Every record must be given again word for word; no picture belongs in the copy.

**RECORDS FOR THIS TASK**
....

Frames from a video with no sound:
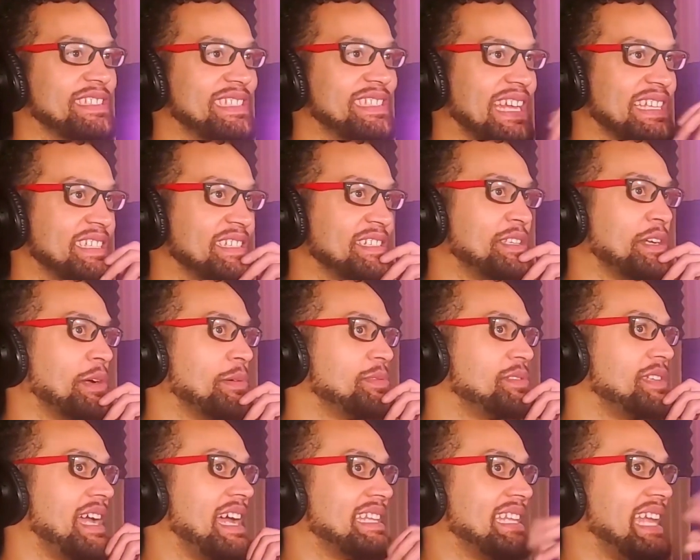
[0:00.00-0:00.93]
that's a dope
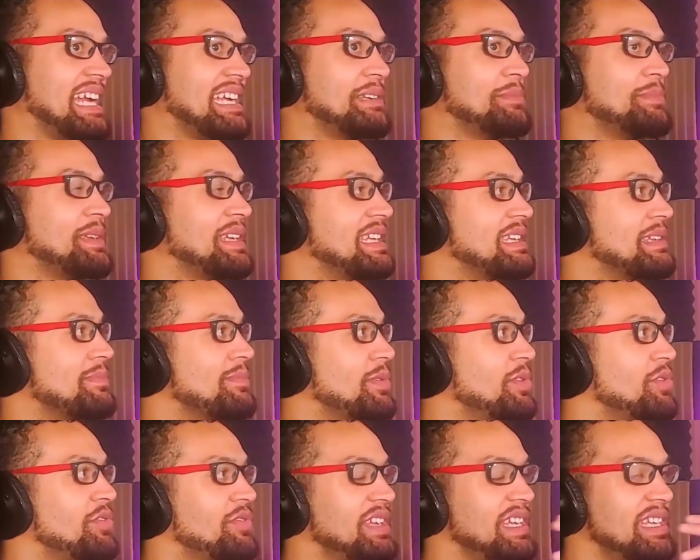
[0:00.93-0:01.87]
shot. That could be in a
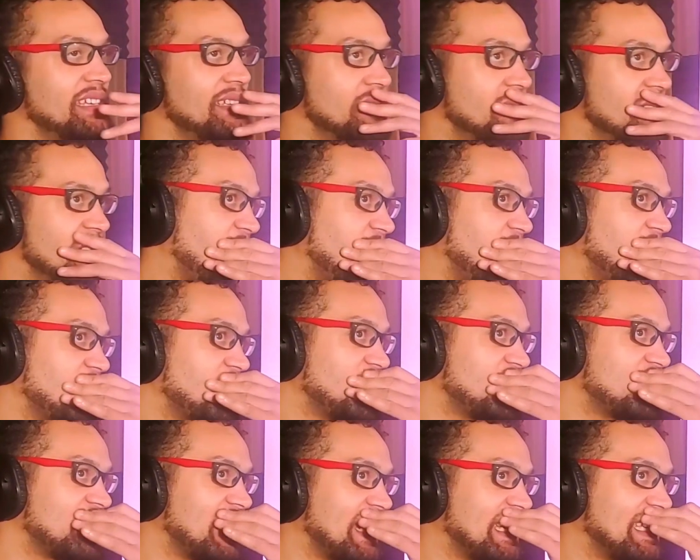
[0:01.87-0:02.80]
movie. It
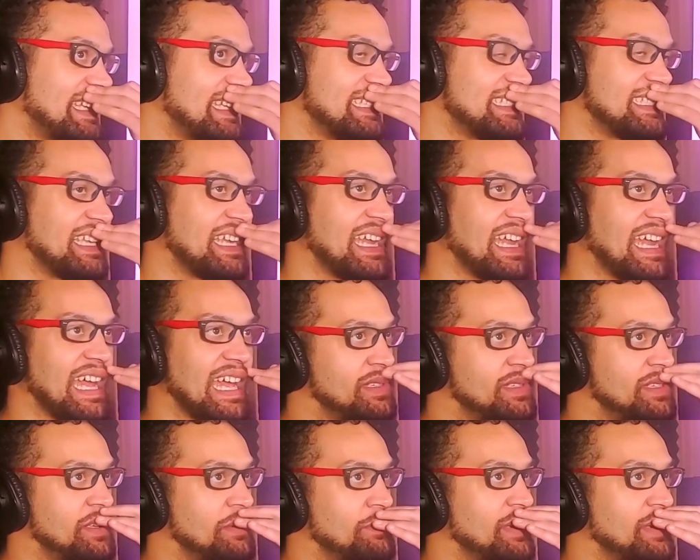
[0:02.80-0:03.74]
looks like he's uh
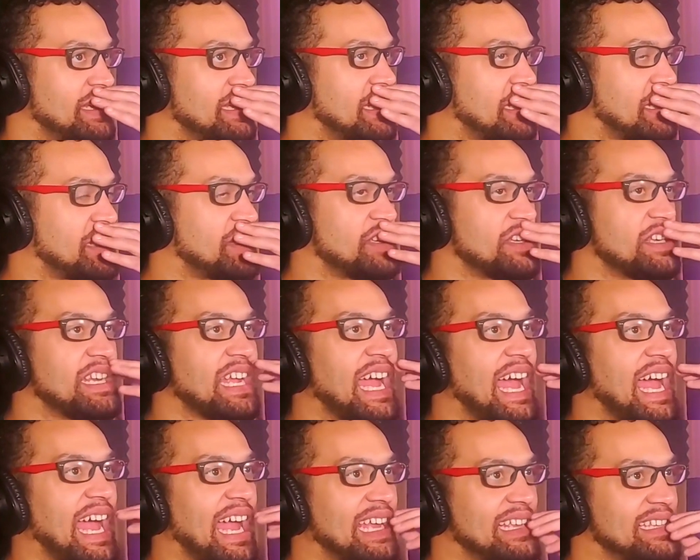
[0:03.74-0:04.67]
could be the good
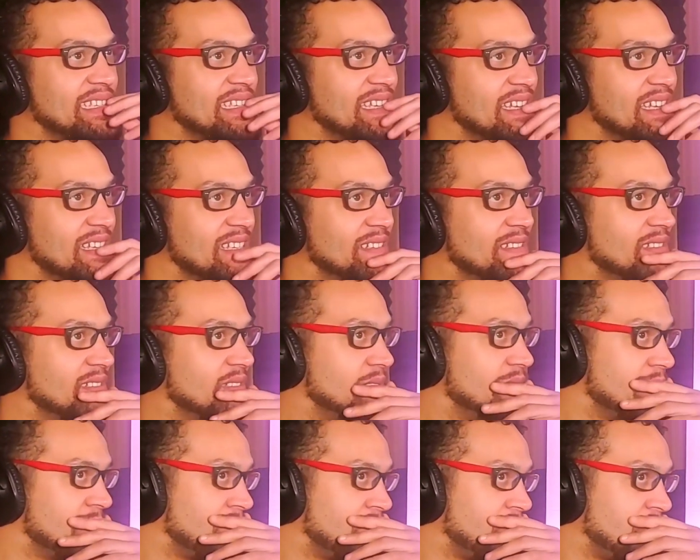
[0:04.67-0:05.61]
guy's
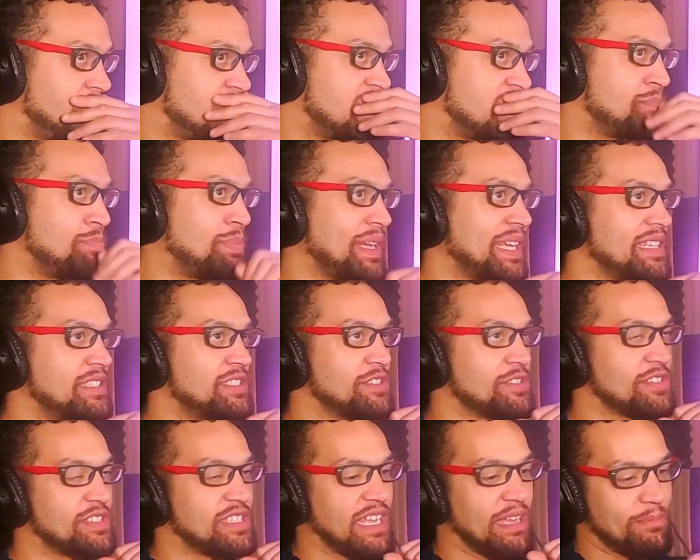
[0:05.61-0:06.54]
speech or
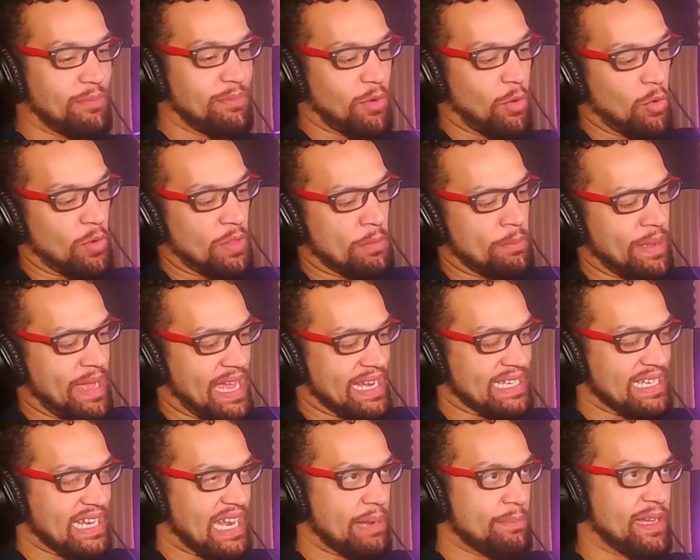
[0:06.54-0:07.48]
something, or the bad
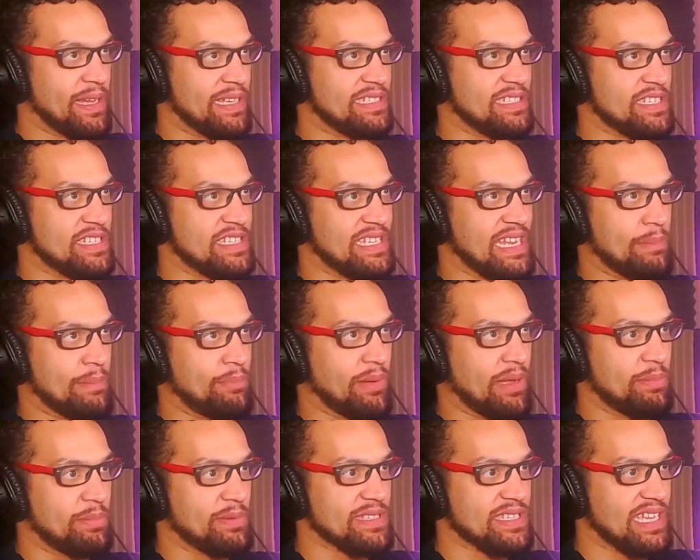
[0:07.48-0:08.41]
guy about to step
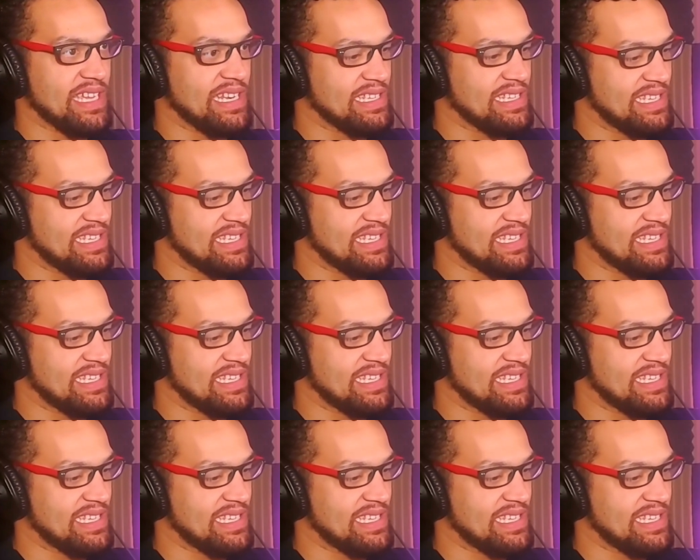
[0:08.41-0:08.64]
up and send his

....

**EXERCISE OUTPUT**
Frames from a video with no sound:
[0:00.00-0:00.93]
that's a dope
[0:00.93-0:01.87]
shot. That could be in a
[0:01.87-0:02.80]
movie. It
[0:02.80-0:03.74]
looks like he's uh
[0:03.74-0:04.67]
could be the good
[0:04.67-0:05.61]
guy's
[0:05.61-0:06.54]
speech or
[0:06.54-0:07.48]
something, or the bad
[0:07.48-0:08.41]
guy about to step
[0:08.41-0:08.64]
up and send his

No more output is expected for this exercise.